[Saved data entries]
- - - - -
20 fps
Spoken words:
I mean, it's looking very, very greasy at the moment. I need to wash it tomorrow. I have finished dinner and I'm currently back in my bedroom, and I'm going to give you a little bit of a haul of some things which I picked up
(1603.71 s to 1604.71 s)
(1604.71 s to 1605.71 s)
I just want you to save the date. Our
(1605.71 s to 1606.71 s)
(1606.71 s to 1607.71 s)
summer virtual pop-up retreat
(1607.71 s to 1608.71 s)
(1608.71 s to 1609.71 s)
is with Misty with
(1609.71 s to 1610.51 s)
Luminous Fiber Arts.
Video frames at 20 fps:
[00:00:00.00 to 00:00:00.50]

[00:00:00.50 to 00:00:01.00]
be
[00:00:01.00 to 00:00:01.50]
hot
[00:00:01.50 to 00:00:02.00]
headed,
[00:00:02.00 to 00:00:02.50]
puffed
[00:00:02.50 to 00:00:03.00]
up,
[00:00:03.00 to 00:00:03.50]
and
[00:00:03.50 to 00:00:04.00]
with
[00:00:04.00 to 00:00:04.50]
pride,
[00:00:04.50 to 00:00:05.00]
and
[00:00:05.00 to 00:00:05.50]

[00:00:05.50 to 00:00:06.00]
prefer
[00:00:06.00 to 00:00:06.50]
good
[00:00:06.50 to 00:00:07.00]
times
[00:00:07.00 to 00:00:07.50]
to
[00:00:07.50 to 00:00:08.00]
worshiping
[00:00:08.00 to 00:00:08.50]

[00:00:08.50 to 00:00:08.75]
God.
- - - - -
Assignment ::
Please transcribe exactly the line containing "(1604.71 s to 1605.71 s)" and every line after it through the end of the records, and nothing else.

Written response ::
(1604.71 s to 1605.71 s)
I just want you to save the date. Our
(1605.71 s to 1606.71 s)
(1606.71 s to 1607.71 s)
summer virtual pop-up retreat
(1607.71 s to 1608.71 s)
(1608.71 s to 1609.71 s)
is with Misty with
(1609.71 s to 1610.51 s)
Luminous Fiber Arts.
Video frames at 20 fps:
[00:00:00.00 to 00:00:00.50]

[00:00:00.50 to 00:00:01.00]
be
[00:00:01.00 to 00:00:01.50]
hot
[00:00:01.50 to 00:00:02.00]
headed,
[00:00:02.00 to 00:00:02.50]
puffed
[00:00:02.50 to 00:00:03.00]
up,
[00:00:03.00 to 00:00:03.50]
and
[00:00:03.50 to 00:00:04.00]
with
[00:00:04.00 to 00:00:04.50]
pride,
[00:00:04.50 to 00:00:05.00]
and
[00:00:05.00 to 00:00:05.50]

[00:00:05.50 to 00:00:06.00]
prefer
[00:00:06.00 to 00:00:06.50]
good
[00:00:06.50 to 00:00:07.00]
times
[00:00:07.00 to 00:00:07.50]
to
[00:00:07.50 to 00:00:08.00]
worshiping
[00:00:08.00 to 00:00:08.50]

[00:00:08.50 to 00:00:08.75]
God.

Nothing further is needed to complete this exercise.